При заражении клеток 105, 104, 103 и 102 TCID50/мл RGV значительные цитопатические эффекты наблюдали через 48 ч инкубации в клетках, трансфицированных пустым вектором pTargeT, по сравнению с остальными клетками, экспрессирующими антимикробные пептиды. Титры вирусов в клетках, экспрессирующих антимикробные пептиды, были существенно ниже, чем титры в клетках, трансфицированных пустым вектором (р<0,01) (Фигура 3).

Пример 7. Нейтрализация ЛПС антимикробными пептидами

Кроме антимикробной активности и возможности повышения сопротивляемости заболеваниям изучали способность антимикробных пептидов, являющихся предметом настоящего изобретения, нейтрализовать ЛПС, применяя тест с лизатом амебоцитов мечехвоста. Данный тест позволяет зарегистрировать наличие ЛПС, которые не были нейтрализованы. Различные концентрации пептидов инкубировали с 0,5 ед./мл ЛПС при 37°С в течение 30 мин. ЛПС без пептидов применяли в качестве положительного контроля в исследовании. Затем добавляли 100 мкл смеси до равного объема лизата амебоцитов мечехвоста. Кинетику помутнения раствора измеряли на приборе Tube Reader ATi-321 (Lab Kinetics, Великобритания). Как показано на фигуре 4, антимикробные пептиды, являющиеся предметом настоящего изобретения, обладают способностью нейтрализовать ЛПС по дозозависимому механизму. Эффективная концентрация (ЕС50) пептидов Ореохромицина I, Ореохромицина II и Ореохромицина III составляла 1,23 мкМ, 1,41 мкМ и 2,99 мкМ соответственно.

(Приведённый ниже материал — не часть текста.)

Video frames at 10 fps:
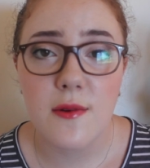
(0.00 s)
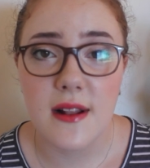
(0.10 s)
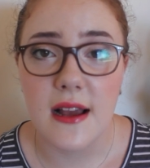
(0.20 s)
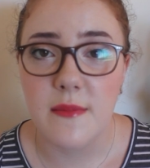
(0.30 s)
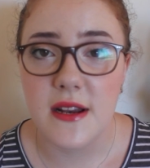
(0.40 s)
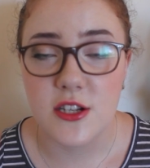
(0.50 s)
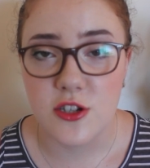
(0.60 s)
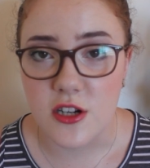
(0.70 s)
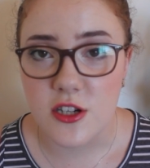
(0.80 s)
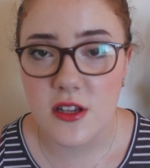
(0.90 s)
would like me to
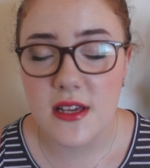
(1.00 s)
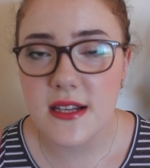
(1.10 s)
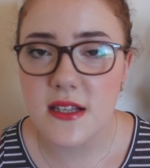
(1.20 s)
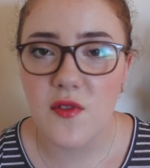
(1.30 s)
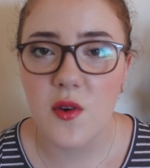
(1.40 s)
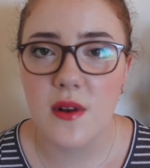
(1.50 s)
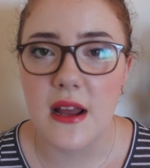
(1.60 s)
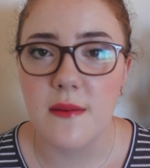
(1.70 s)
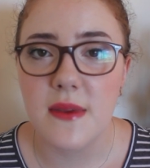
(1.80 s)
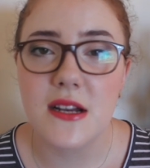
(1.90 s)
structure these, if you would
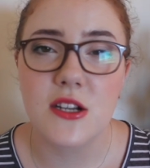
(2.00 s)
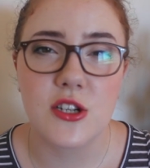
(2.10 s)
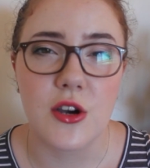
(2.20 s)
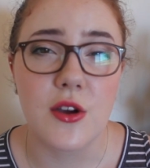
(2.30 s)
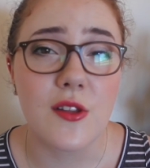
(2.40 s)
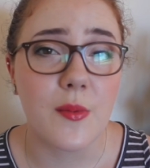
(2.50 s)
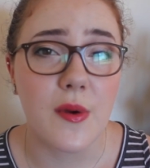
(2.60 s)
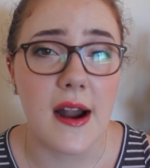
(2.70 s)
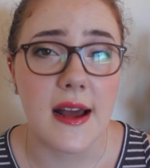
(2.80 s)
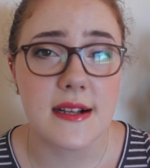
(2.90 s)
like me to show you the
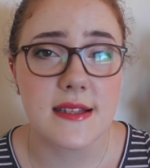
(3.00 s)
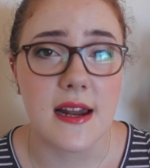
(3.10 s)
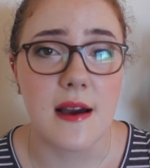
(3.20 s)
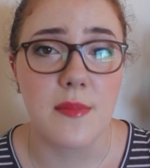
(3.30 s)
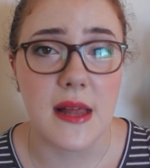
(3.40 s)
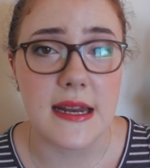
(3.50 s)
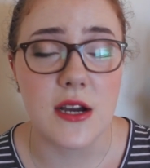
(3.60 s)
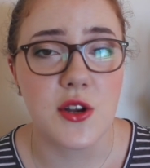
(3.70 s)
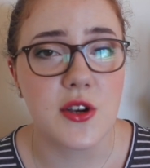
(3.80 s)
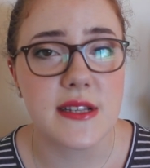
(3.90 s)
products that I'm planning
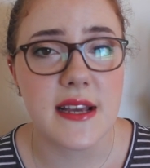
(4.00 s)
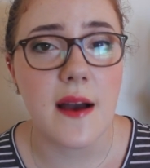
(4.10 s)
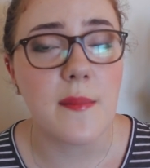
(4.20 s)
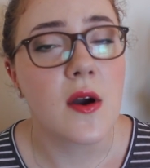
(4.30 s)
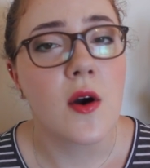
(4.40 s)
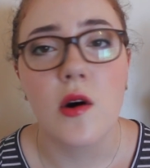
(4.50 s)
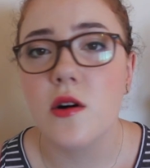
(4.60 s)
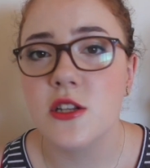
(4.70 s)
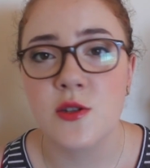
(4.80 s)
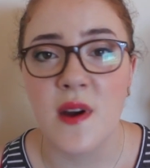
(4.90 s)
on using up,
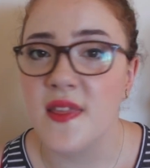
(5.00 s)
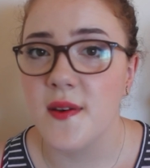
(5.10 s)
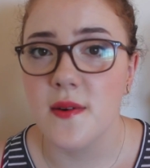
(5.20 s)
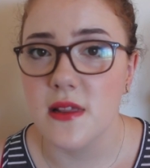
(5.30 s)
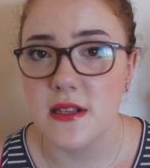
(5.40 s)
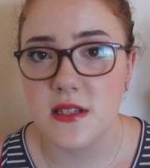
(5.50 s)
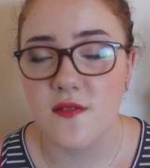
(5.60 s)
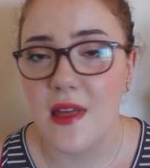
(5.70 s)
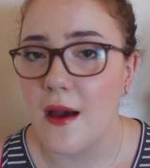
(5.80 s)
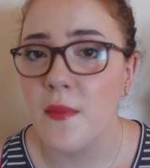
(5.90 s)
or just run through a list
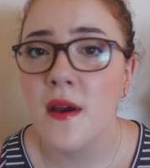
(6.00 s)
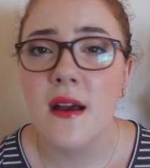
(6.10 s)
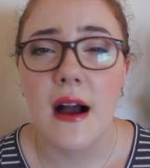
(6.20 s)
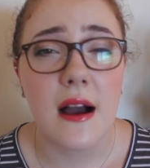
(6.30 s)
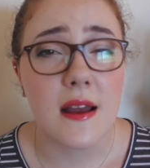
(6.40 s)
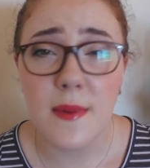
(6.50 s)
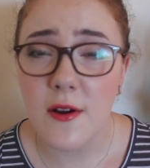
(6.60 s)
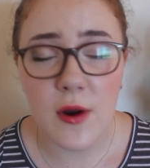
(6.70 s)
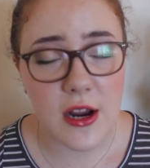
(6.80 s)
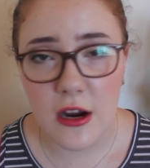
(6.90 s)
of them. It'd be
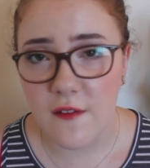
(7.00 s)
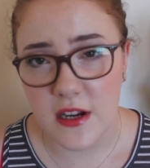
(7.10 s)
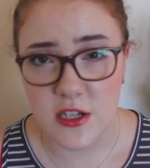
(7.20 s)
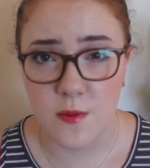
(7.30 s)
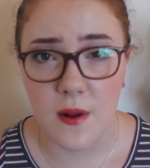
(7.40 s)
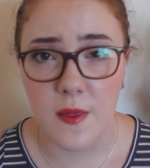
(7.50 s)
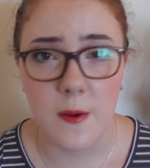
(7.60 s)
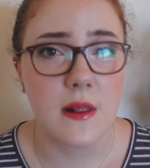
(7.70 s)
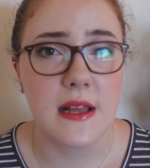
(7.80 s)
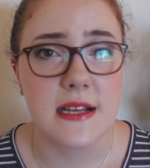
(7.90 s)
quicker if I just run
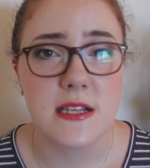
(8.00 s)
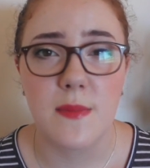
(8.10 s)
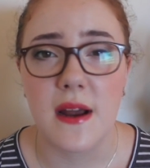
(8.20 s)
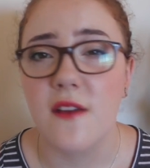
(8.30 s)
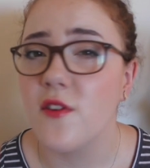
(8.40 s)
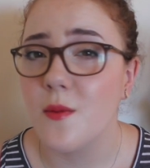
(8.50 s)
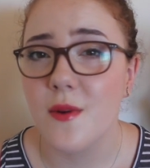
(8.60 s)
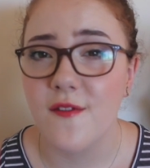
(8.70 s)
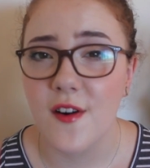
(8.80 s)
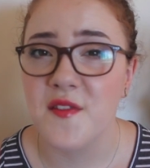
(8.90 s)
through a list, but if you'd
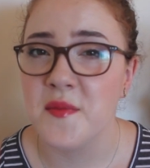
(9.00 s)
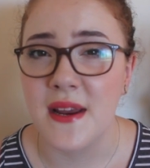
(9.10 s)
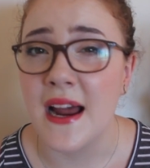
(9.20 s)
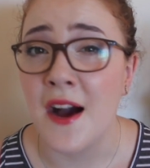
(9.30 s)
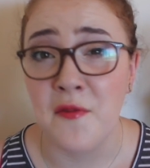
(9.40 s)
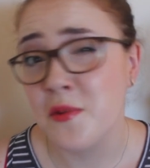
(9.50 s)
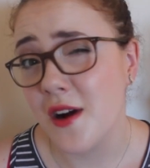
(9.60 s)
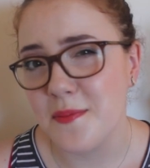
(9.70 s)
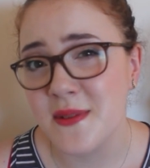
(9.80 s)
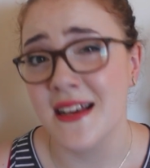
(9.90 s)
prefer for me to have
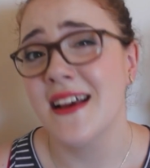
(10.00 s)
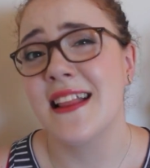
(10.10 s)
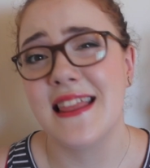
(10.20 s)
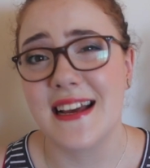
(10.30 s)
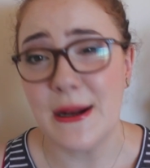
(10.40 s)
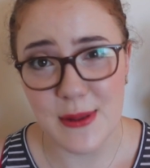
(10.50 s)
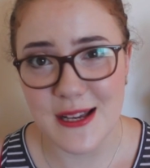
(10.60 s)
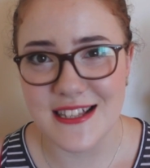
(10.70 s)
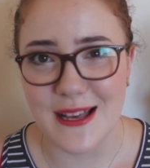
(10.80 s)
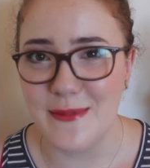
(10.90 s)
props, then
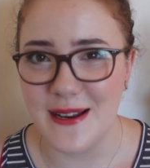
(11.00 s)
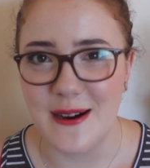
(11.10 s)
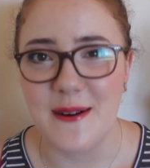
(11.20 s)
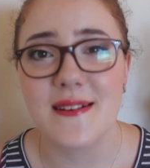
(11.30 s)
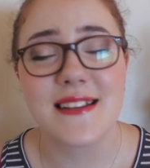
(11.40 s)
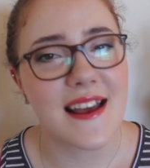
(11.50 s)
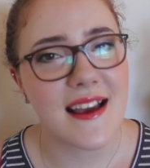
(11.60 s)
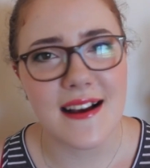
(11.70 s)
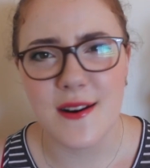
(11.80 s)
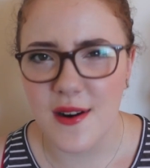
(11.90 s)
please let me know.
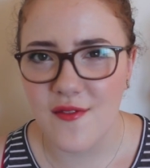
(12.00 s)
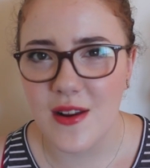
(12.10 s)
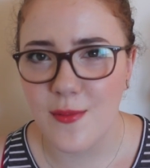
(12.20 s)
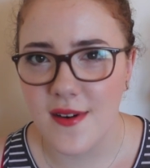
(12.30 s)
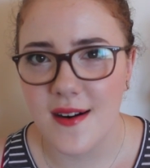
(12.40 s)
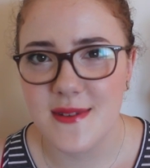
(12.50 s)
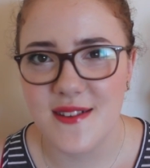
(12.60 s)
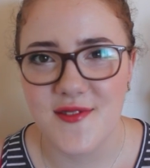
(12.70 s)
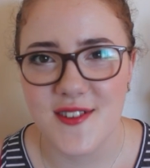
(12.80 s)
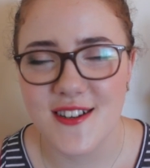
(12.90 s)
Today I don't have any props,
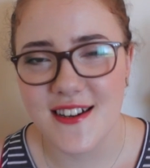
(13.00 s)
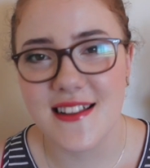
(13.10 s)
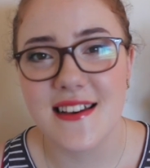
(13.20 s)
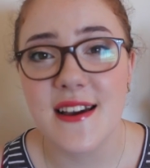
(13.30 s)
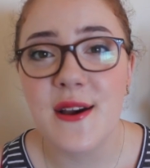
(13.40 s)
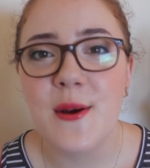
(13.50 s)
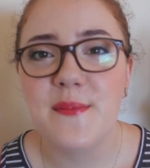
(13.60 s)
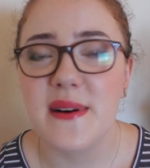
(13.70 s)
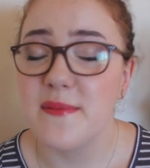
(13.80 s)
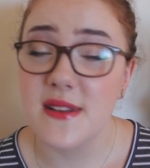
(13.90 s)
unfortunately,
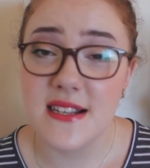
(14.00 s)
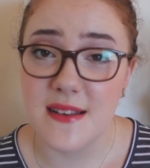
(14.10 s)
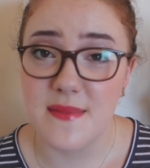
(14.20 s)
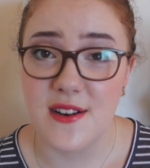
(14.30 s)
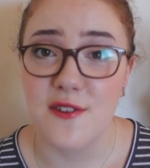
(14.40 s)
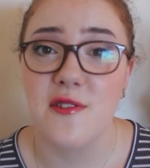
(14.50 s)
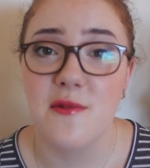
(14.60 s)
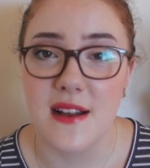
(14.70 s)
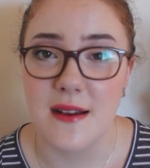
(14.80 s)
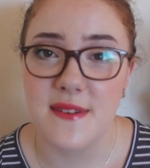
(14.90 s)
but please let me know if you
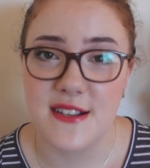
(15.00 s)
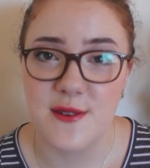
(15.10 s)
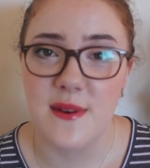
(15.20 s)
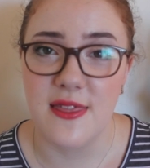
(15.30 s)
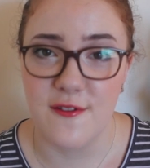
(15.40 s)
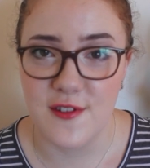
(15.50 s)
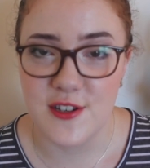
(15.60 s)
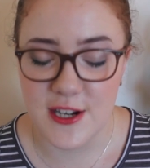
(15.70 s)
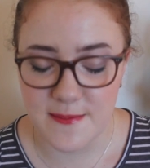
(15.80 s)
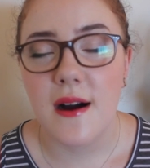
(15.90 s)
would like me to in the
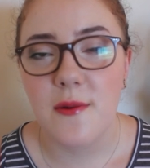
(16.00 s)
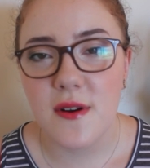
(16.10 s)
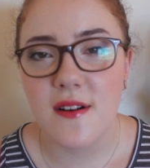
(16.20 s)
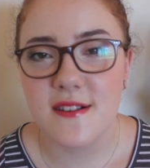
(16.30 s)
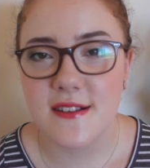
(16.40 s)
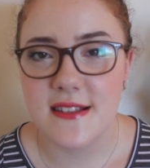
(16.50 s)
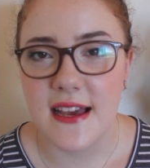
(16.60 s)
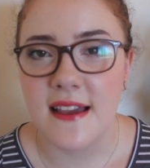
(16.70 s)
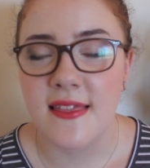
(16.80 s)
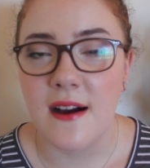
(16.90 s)
future. I will also
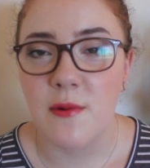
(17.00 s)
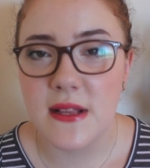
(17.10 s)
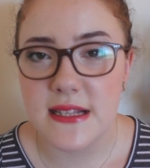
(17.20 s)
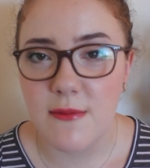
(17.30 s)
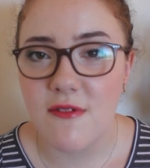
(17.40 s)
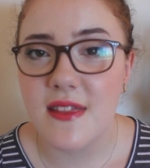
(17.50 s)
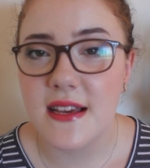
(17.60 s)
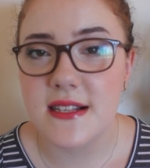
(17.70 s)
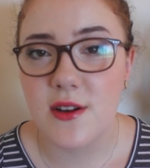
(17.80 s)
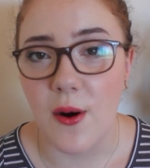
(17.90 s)
say that with some of
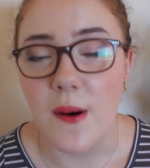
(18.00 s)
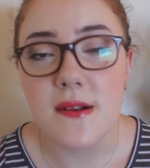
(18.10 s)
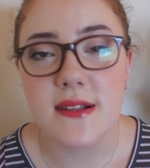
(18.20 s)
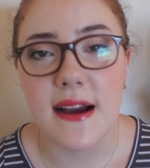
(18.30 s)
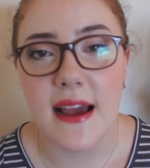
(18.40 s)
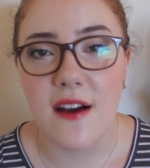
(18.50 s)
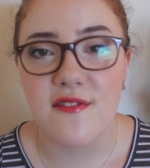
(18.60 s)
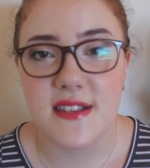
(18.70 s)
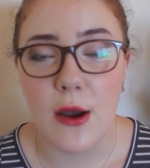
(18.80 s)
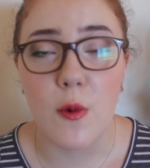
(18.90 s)
these goals, I
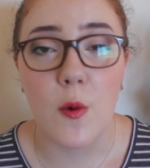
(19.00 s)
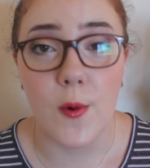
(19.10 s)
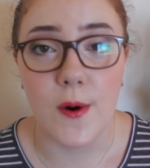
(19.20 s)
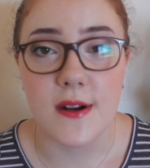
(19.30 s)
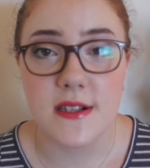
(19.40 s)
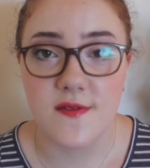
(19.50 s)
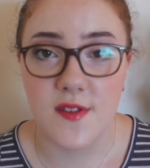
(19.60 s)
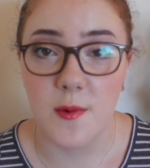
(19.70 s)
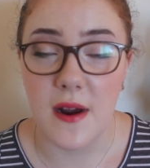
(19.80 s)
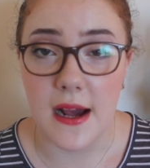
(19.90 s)
have set rewards
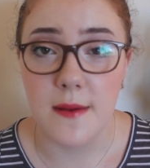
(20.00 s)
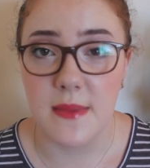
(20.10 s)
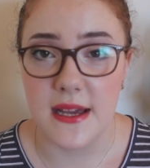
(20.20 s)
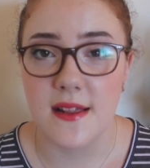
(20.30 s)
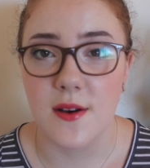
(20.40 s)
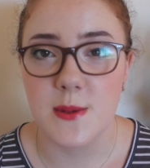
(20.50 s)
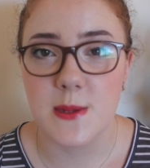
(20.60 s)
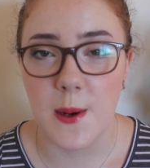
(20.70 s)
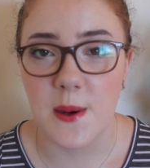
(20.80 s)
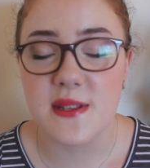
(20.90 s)
for when I meet those
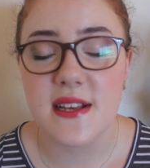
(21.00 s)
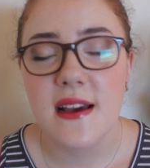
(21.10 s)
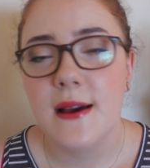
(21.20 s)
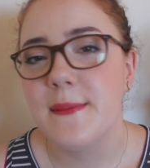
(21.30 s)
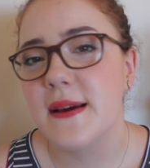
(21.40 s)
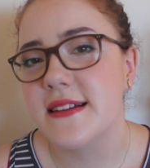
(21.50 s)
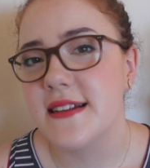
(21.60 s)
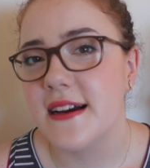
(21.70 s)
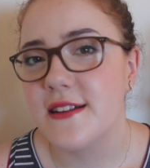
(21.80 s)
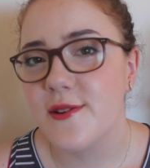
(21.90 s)
goals, because
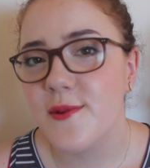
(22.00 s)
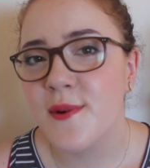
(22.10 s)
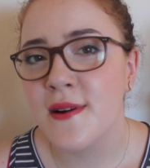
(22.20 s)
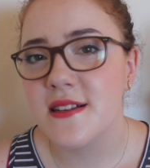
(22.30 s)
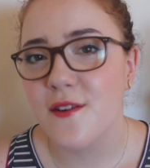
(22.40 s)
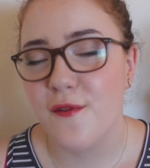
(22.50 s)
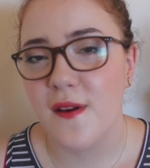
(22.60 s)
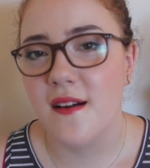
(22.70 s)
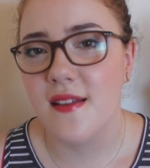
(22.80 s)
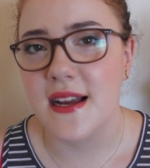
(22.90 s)
I do want to
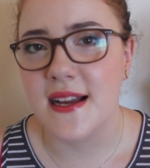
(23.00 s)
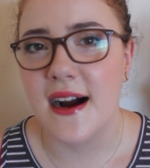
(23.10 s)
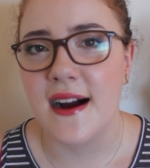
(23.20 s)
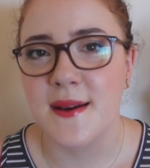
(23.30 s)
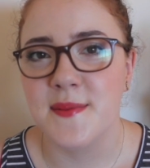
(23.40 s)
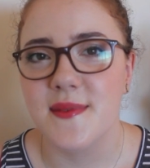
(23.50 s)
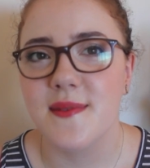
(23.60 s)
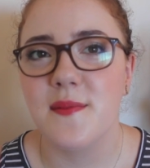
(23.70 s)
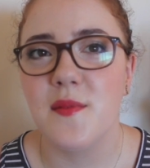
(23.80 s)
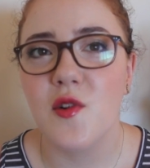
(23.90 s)
feel like
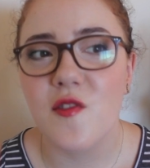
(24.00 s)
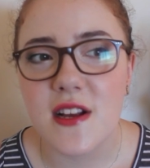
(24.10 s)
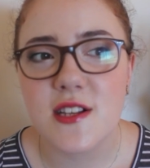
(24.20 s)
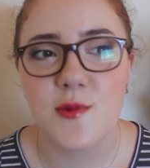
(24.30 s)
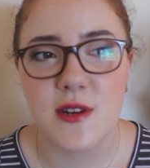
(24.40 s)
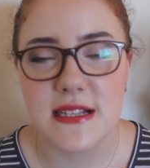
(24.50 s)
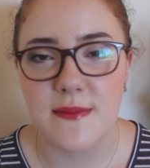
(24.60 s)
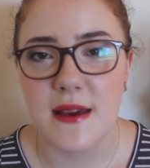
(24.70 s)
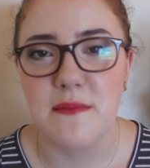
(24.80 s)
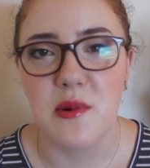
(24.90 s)
I'm moving towards
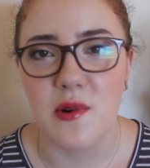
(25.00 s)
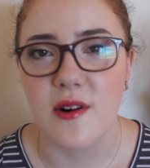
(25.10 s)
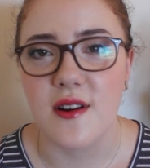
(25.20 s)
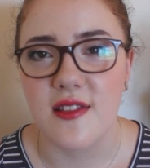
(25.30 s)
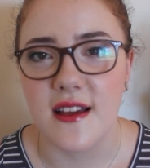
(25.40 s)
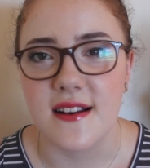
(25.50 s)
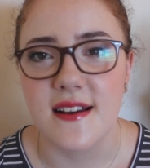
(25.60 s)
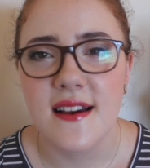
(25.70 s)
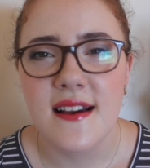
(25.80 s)
something more than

Пример 8. Применение антимикробных пептидов Ореохромицина I, Ореохромицина II и Ореохромицина III в качестве молекулярных адъювантов

Исследовали пять экспериментальных групп, по 12 тилапий (О. niloticus) в каждой. Тилапий весом 50 г инъецировали внутрибрюшинно фосфатно-солевым буфером, клетками A. hydrophila, инактивированными формалином и клетками A. hydrophila, инактивированными формалином, с добавлением каждого пептида в концентрации 1 мкг/рыба. Инъекции проводили в дни 0 и 14. Кровь из хвостовой вены рыб отбирали в дни 0 и 21 и хранили сыворотку при -20°С до дальнейшего применения.

Титр агглютинирующих антител против A. hydrophila определяли с помощью реакции агглютинации в 96-луночных планшетах. Готовили серию разведений образцов сыворотки (50 мкл) в фосфатно-солевом буфере, добавляли в каждую лунку 50 мкл клеток A. hydrophila, инактивированных формалином (4×109 клетки/мл), и тщательно перемешивали. Планшеты инкубировали в течение ночи при комнатной температуре перед исследованием агглютинации. Титр агглютинирующих антител выражали как обратную величину наибольшего разведения сыворотки, вызывающего агглютинацию.

Уровень выработки агглютинирующих антител против А. hydrophila представлен на фигуре 5. Наблюдение за средним титром агглютинирующих антител на неделе 3 после иммунизации показывает, что титры в группах рыб, инъецированных инактивированными бактериальными клетками, введенными совместно с антимикробными пептидами, были выше таковых в группах рыб, инъецированных только бактериями (р<0,001) или фосфатно-солевым буфером (р<0,0001). Более того, наблюдались достоверные различия титров антител между группами рыб, инъецированными фосфатно-солевым буфером и только бактериями (р<0,001).

Пример 9. Эффект одновременной иммунизации овальбумином и антимикробными пептидами Ореохромицином I, Ореохромицином II и Ореохромицином III на гуморальный и клеточный иммунный ответ в мышах

А. График первой иммунизации

Были отобраны 24 мыши BALB/c весом 20 г, которых разделили на 4 экспериментальные группы, по 6 животных в каждой. Мышей из группы отрицательного контроля (фосфатно-солевой буфер/овальбумин) инъецировали внутрибрюшинно в дни 0 и 7 дозой 6 мкг овальбумина в 0,2 мл фосфатно-солевого буфера. Мышей из групп, обработанных пептидами (фосфатно-солевой буфер/овальбумин + пептид), инъецировали внутрибрюшинно в дни 0 и 7 дозой 6 мкг овальбумина + 0,5 мкг пептида в 0,2 мл фосфатно-солевого буфера. В день 15 протокола иммунизации отбирали кровь и оценивали общий титр IgG.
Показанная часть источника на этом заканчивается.